Thousands of seasonal agricultural workers have arrived in Ontario

Migrant workers employed by the seasonal farm worker program have begun arriving from the Caribbean and Mexico to help Niagara farmers.

About 3,000 seasonal workers from Mexico and the Caribbean began arriving this month at greenhouses in Niagara, Leamington and other parts of Ontario, said Ken Forth, president of Foreign Agricultural Resource Management Services, known as FARMS.

Thousands of workers come to Niagara-on-the-Lake to help plant, harvest and pack fruits and vegetables through the eight-month program.

The program has operated in Ontario for 56 years and helps fill labor shortages in farms and greenhouses across the province.

“If we didn’t have these workers, we wouldn’t have the horticultural industry,” Forth told the Lake Report.

FAARMS is a federally managed operation that plays an administrative role in the seasonal workforce program.

Many of the workers who arrived this month are doing greenhouse work.
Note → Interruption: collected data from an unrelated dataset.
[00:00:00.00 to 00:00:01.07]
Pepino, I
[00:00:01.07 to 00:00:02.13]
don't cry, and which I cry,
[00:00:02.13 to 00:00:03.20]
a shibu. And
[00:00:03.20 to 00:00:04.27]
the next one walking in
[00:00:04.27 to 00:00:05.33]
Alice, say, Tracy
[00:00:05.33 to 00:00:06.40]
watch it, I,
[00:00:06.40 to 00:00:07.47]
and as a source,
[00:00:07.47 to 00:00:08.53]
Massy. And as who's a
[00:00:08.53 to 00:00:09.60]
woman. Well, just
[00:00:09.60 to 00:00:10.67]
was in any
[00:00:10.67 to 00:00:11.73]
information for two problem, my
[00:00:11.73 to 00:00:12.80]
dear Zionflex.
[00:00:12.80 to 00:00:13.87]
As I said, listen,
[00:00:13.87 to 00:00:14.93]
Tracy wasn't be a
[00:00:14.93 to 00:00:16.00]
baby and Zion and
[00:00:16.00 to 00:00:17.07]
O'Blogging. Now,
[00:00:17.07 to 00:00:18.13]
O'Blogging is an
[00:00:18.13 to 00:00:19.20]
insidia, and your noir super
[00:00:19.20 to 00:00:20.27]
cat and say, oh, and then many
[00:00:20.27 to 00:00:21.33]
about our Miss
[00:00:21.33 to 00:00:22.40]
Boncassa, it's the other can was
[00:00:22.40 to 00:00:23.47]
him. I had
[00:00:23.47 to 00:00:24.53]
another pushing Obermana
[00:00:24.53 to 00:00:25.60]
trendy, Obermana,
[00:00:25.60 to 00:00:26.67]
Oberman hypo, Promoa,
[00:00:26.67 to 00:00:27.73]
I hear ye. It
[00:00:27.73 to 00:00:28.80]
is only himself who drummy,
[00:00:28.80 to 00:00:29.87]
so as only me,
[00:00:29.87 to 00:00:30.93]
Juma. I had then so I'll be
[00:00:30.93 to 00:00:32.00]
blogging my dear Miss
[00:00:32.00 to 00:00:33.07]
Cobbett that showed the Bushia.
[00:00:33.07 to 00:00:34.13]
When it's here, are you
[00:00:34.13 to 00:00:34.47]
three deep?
Come spring, they cut back orchards and vineyards, Fort said.

About 20,000 workers will come to Ontario this year, he said, slightly more than before the pandemic.

“What we’ve seen in the last few years is some people are switching to the (agricultural) stream,” he said.
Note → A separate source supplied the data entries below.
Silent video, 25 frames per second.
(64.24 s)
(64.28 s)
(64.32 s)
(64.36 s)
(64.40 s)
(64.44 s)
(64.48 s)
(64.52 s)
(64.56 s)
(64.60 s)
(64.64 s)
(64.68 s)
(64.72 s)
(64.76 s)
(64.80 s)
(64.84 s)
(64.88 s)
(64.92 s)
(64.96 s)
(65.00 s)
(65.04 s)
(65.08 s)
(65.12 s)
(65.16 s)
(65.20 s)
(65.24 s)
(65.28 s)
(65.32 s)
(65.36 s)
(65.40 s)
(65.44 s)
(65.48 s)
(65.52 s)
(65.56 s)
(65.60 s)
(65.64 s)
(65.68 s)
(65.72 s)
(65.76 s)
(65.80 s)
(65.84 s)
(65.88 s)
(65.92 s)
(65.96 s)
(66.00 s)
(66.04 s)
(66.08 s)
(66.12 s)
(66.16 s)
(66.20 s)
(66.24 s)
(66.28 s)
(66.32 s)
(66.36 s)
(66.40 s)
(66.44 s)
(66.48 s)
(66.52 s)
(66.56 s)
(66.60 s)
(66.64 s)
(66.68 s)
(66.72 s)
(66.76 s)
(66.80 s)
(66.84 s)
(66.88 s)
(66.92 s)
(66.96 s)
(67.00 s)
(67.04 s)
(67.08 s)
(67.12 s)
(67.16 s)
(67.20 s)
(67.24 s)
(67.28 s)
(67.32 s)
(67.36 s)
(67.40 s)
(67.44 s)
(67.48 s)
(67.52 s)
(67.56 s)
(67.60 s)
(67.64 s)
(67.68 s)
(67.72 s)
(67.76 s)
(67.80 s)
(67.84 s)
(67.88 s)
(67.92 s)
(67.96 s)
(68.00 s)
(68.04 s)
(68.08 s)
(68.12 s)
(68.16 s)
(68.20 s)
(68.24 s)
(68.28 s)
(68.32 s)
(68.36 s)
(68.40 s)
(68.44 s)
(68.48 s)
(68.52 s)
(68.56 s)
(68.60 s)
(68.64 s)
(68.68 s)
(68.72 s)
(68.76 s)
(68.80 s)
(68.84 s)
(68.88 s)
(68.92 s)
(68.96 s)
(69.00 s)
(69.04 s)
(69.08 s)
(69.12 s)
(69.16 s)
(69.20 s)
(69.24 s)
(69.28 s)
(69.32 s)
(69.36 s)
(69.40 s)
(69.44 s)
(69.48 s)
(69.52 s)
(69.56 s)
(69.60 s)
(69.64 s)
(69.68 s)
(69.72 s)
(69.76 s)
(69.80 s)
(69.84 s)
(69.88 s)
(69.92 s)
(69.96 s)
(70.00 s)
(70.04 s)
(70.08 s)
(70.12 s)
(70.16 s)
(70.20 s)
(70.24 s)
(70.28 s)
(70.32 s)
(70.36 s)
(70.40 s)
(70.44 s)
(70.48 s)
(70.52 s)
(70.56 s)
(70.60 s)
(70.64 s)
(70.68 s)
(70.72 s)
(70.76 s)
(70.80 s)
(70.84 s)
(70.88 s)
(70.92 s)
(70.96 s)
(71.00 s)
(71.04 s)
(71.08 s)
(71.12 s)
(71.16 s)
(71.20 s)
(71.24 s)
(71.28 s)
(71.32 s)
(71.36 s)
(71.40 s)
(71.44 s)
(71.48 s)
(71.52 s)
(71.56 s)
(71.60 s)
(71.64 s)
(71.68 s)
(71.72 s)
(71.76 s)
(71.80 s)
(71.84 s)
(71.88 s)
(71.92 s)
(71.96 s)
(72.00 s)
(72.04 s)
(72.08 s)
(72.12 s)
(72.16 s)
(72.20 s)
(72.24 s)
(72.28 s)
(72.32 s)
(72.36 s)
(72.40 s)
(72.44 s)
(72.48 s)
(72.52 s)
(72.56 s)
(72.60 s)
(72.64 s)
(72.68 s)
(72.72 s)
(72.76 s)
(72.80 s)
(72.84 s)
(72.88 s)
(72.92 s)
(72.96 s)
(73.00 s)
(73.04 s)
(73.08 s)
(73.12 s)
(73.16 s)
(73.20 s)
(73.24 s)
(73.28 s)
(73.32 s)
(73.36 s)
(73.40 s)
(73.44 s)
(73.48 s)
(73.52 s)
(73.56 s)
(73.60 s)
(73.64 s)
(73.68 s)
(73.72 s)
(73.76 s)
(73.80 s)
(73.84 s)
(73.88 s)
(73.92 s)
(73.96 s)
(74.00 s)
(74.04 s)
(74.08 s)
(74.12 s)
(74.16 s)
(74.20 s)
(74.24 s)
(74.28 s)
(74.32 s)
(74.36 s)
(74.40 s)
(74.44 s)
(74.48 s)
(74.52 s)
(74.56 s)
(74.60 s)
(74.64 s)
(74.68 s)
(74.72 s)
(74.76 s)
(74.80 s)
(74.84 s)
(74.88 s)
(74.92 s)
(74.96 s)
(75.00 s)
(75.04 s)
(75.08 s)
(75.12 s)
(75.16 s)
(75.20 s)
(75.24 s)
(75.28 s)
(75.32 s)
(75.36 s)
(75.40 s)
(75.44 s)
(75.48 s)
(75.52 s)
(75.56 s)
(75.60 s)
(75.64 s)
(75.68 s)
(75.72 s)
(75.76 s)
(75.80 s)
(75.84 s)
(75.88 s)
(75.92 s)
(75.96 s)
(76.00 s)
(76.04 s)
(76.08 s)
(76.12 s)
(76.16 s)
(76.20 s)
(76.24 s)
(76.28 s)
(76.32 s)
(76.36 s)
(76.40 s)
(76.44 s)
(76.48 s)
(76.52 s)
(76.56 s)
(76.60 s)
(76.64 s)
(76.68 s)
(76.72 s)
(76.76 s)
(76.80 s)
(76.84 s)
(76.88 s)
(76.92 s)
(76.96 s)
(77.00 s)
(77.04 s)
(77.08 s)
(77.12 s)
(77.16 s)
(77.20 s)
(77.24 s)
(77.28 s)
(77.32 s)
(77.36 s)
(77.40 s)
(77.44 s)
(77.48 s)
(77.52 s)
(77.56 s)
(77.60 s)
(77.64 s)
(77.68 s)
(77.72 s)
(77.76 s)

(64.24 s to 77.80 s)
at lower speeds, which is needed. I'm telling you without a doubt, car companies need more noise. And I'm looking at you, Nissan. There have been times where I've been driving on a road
The agriculture stream is a one to two year program while the current program is only eight months.

“Some growers now need people year-round and so some of them are reducing their (seasonal) workers a little and bringing back (agricultural) stream workers,” he said.

He pointed out that this could still be the same employee. Only the length of their contract will change.

“This program has kept the horticulture industry in place and given workers the opportunity to find work that pays more than what they are doing at home,” Fort said.